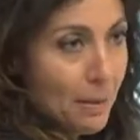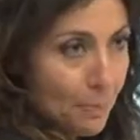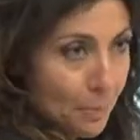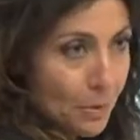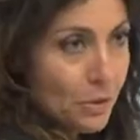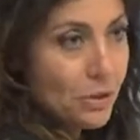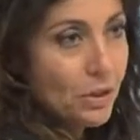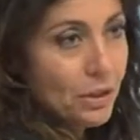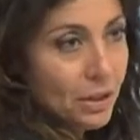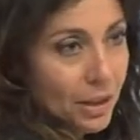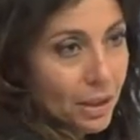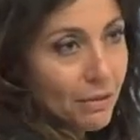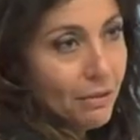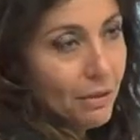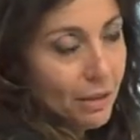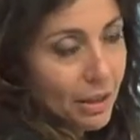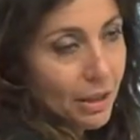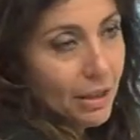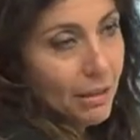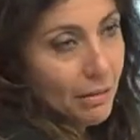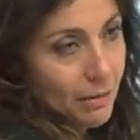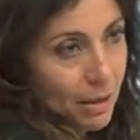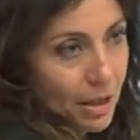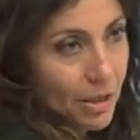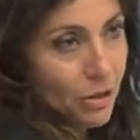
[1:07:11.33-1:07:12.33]

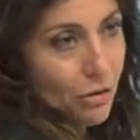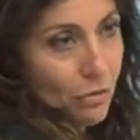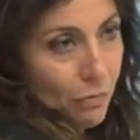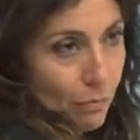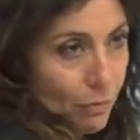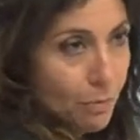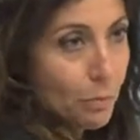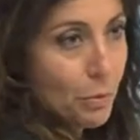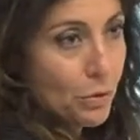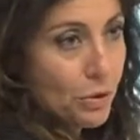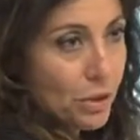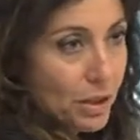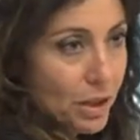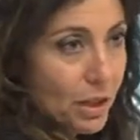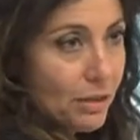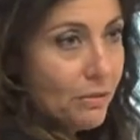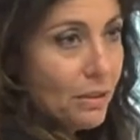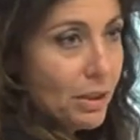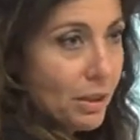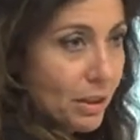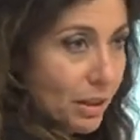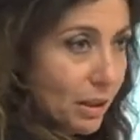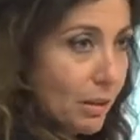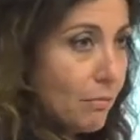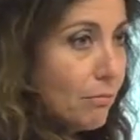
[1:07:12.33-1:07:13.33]
positivity is
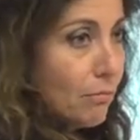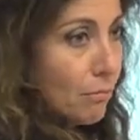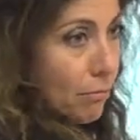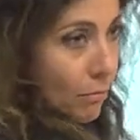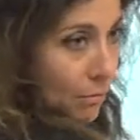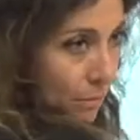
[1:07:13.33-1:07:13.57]
positivity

DESCRIPTION OF THE TASK ▸ Output each line exactly as shown above; no pictures go in the copy.

YOUR RESPONSE ▸
[1:07:11.33-1:07:12.33]

[1:07:12.33-1:07:13.33]
positivity is
[1:07:13.33-1:07:13.57]
positivity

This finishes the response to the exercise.